Step 1 - Find a dataset you are already very familiar with
You're going to need quite a sizable dataset, something like your company's brand tracker or a very large ad hoc survey, a segmentation project would probably be best. Dataset size is important here, as you'll need to create two files from it. If you don't have access to such a survey or your organisation has a rich CRM database, exporting data out of this, and then deleting out all personally identifiable information will also suffice.
Step 2 - Split the dataset into two
For ease of use, remove variables you won't be looking at. You'd like to have at least 40 columns/variables of data. Create two datasets from the single dataset. Anything above 1000 cases per file will work, however anything above 2000 cases will be ideal. Note: You can't just take the top half of the file and the bottom half, as this will introduce unnecessary bias which will ruin your experiment.
So, if using a data science software randomly sample from your file (without replacement). If you don't have, either:
Sort your data by key variables. Create a column, repeating number from 1 to k, where k = the percentage of the file you want to sample. e.g., If you have 10 000 cases and want to take out 2000, (10000/2000) = 5. Add in numbers repeating from 1 to 5. Filter out all numbers that are not 2 for your first file and take all numbers that are not 4 to make your second file. For ease, set up a data filter drop down, apply your filter, and copy and paste your sample out.
OR
Create randomly generated number between 0 and 1 using a function in the spreadsheet package. In Excel this is RANDBETWEEN. Copy and paste it as a value so that it doesn't keep regenerating. Set up a data filter drop down. If you have 10 000 cases and want to take out two samples of 2000, select if lower than 0.2 (2000/10000) and higher than 0.8 (1-(2000/10000).

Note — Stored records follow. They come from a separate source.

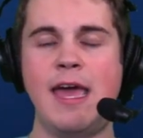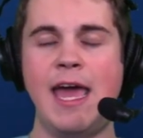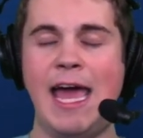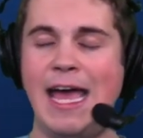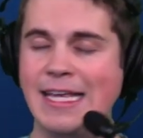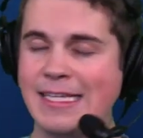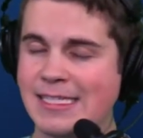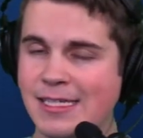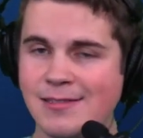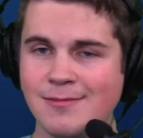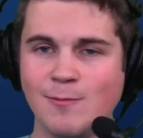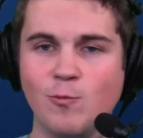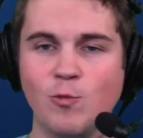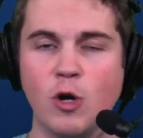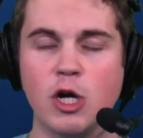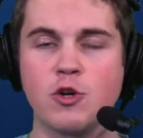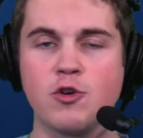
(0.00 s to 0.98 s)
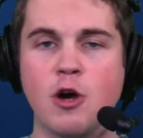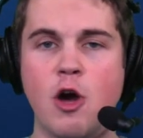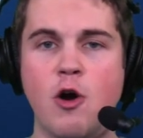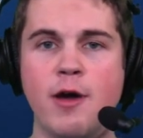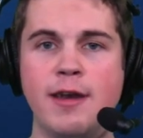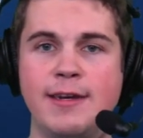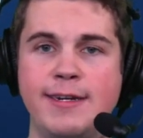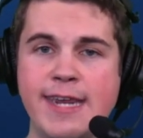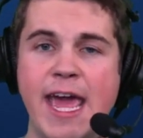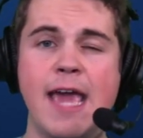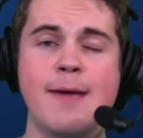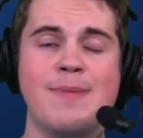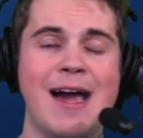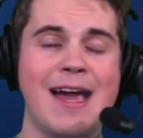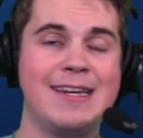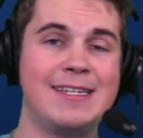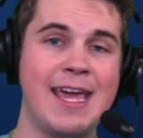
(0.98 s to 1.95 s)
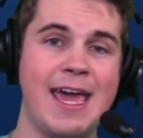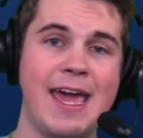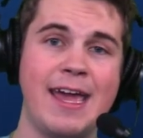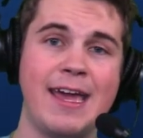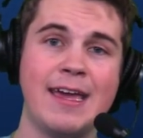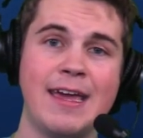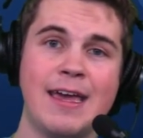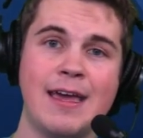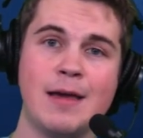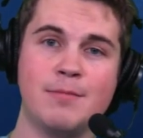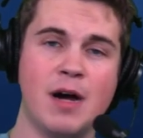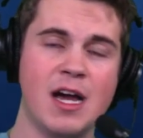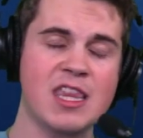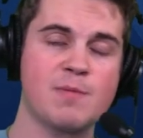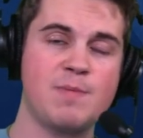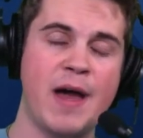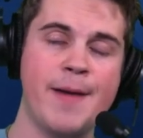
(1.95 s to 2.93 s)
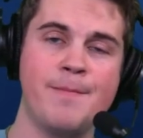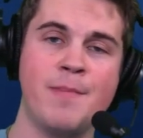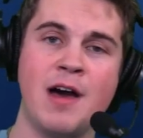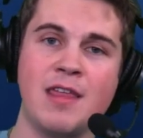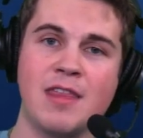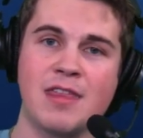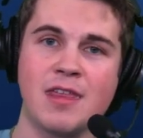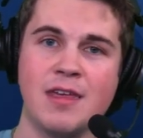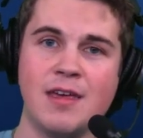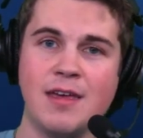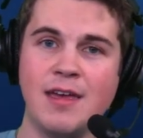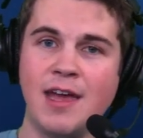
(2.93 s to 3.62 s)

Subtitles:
as we're growing day by day, month by month.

If you don't have the luxury of a large and complex dataset, you can also not split your file into two, but rather fuse the same file back on itself, preserving the sizes of the files you're working with (however, this is a very easy task for a data fusion - you'll still get the feel for the technique though).
Step 3 - Decide which will be common variables
These variables will be variables you intend collecting in the future from your new dataset, which duplicates the information you already have. In other words, these will be the common variables upon which you will match the new dataset with the data you already have.
For your Data Fusion experiment to work - these common variables must bear some relationship to variables in both datasets (or the measures you will look to collect in the future.) For example, if planning to integrate your CRM with a survey, these must be fields a survey respondent can provide a meaningful answer to. Try not to rely on just demographics, as demographics alone may not be enough to explain customer behaviour in your market. Look for summary measures. At this stage you can include all the potentials - the aim of this experiment is also to learn which common variables will be most useful to you.
Step 4 - Create two fake datasets
Divide all the remaining information into two meaningful sets of measures, (again, both of which must bear some relationship to your common variables!) Delete out the first set from the first data file and the second set from the second data file. Another reminder, if potentially linking with a CRM, now is the opportunity to replace your customer identifier with a sequential number - account numbers are personally identifiable. Keep a record of customer identifier and sequential numbering if you'd like to swap them back over at a later stage. You should now have two datasets, each comprising a unique identifier (which is not an account number), the same set of common variables, and each a set of uncommon variables. There is no one from your one file who is also in your other file. For ease, you really want to land up with two files with no more than 30-40 columns in each.
Step 5 - Fuse the two datasets
When doing so, you may wish to experiment with different combinations of common variables. Make note of which ones you use, as again, these will be important to include in future data collection.
Step 6 - Evaluating the matching
The platform will produce a quality grade for each run you make, you can expect high grades here if you have chosen good common variables. If you've sampled correctly, you can also expect strong matches. If you're on a paid plan, you can also take the opportunity to export your fused dataset to cross-tabulate uncommon variables. Barring this, the fused counts on each common variable, as they would appear in your fused dataset, will also be displayed.
Step 7 - Contextualizing
NB: The results you see represent the very best outcome you can expect using the common variables available to you. While having good common variables across the two datasets is the most important contributor to the success of your future fusion project, sampling your two datasets in this experiment from a single source, ticks the second box a fusion need, a shared population. If you've sampled well, with enough samples, it is highly likely the distribution of your data is very similar. This is unlikely to be as perfect as this going forward, even if you can keep the definition of your two datasets identical, as data collection methods, sampling frames and perhaps even the mode of collection may differ. There is also the possibility that data distributions will shift over the course of time. All these differences define the ceiling which data fusion cannot overcome, and how well your data fusion will work.
Now that you're familiar with the matching process, repeat Step 2 by disporportionately sampling. Try to skew the sample, by a realistic amount (don't be hacky about, you really want to control your experiment). This will begin to simulate a real world fusion project where the datasets don't line up perfectly.
By experimenting with your single source data in this way, you can study the effect of introducing disparate populations, as well as the effectiveness of your common variables to match them.